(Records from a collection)

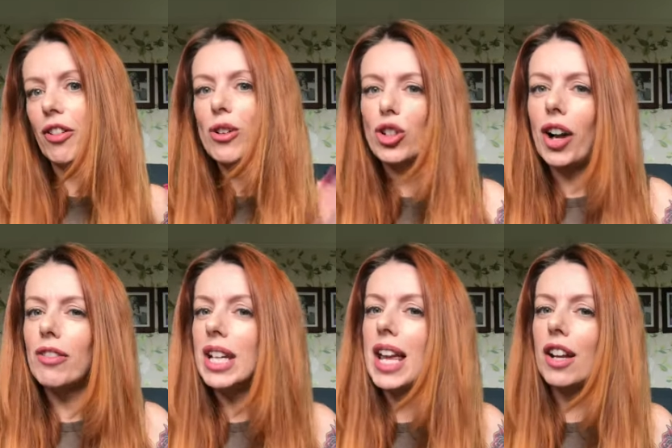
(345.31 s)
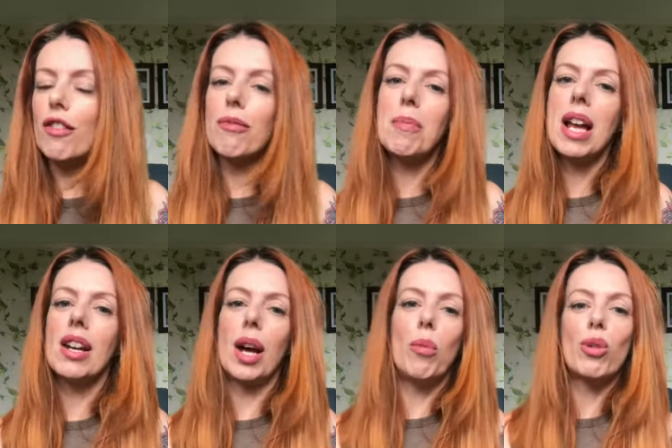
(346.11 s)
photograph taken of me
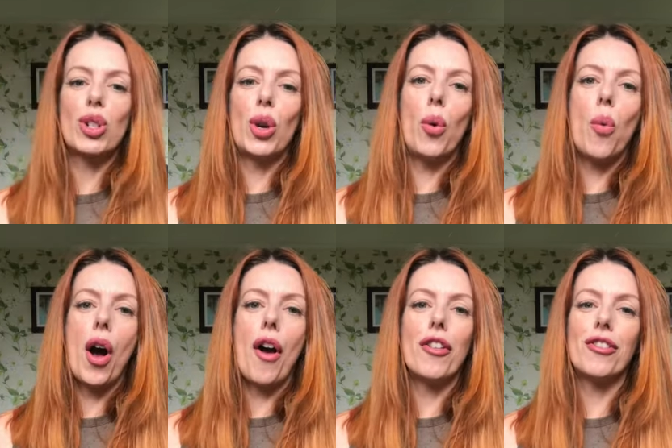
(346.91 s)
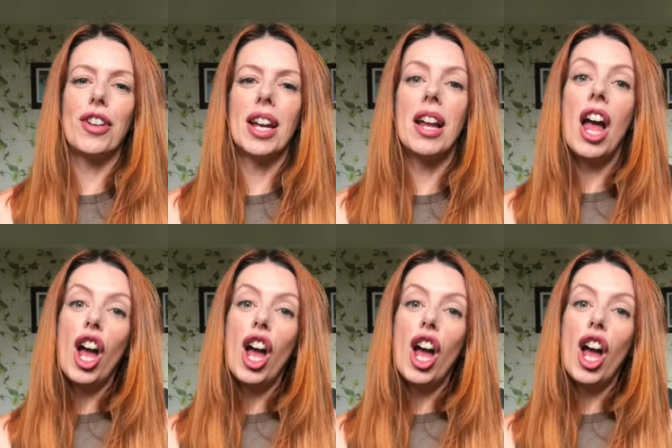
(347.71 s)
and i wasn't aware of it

...

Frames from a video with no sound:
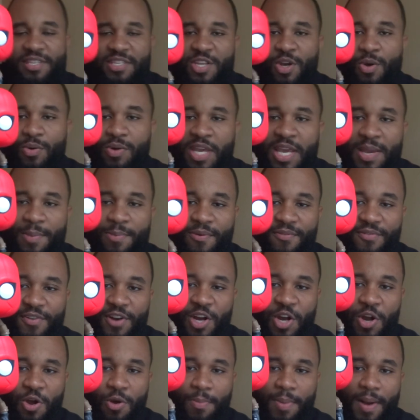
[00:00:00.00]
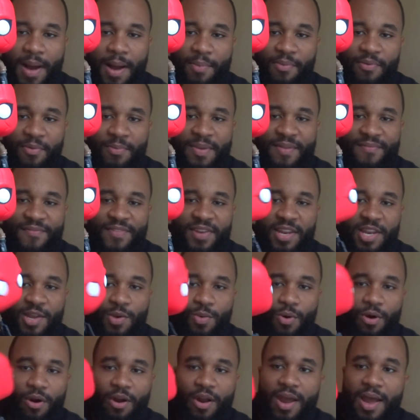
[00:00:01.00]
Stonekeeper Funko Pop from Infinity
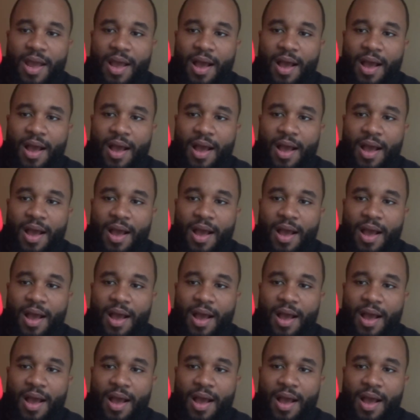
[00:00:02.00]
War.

...

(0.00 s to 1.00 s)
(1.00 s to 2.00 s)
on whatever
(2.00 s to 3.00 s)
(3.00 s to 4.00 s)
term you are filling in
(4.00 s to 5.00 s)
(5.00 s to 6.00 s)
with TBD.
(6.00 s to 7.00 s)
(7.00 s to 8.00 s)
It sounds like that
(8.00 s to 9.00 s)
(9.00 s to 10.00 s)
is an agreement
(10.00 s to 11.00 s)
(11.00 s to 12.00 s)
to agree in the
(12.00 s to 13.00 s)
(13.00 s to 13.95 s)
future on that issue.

**Exercise instructions**: Each line in the entries above, starting at the line with "(0.00 s to 1.00 s)" and ending at the line with "(12.00 s to 13.00 s)", is to be printed exactly, and only those lines.

**Problem solution**:
(0.00 s to 1.00 s)
(1.00 s to 2.00 s)
on whatever
(2.00 s to 3.00 s)
(3.00 s to 4.00 s)
term you are filling in
(4.00 s to 5.00 s)
(5.00 s to 6.00 s)
with TBD.
(6.00 s to 7.00 s)
(7.00 s to 8.00 s)
It sounds like that
(8.00 s to 9.00 s)
(9.00 s to 10.00 s)
is an agreement
(10.00 s to 11.00 s)
(11.00 s to 12.00 s)
to agree in the
(12.00 s to 13.00 s)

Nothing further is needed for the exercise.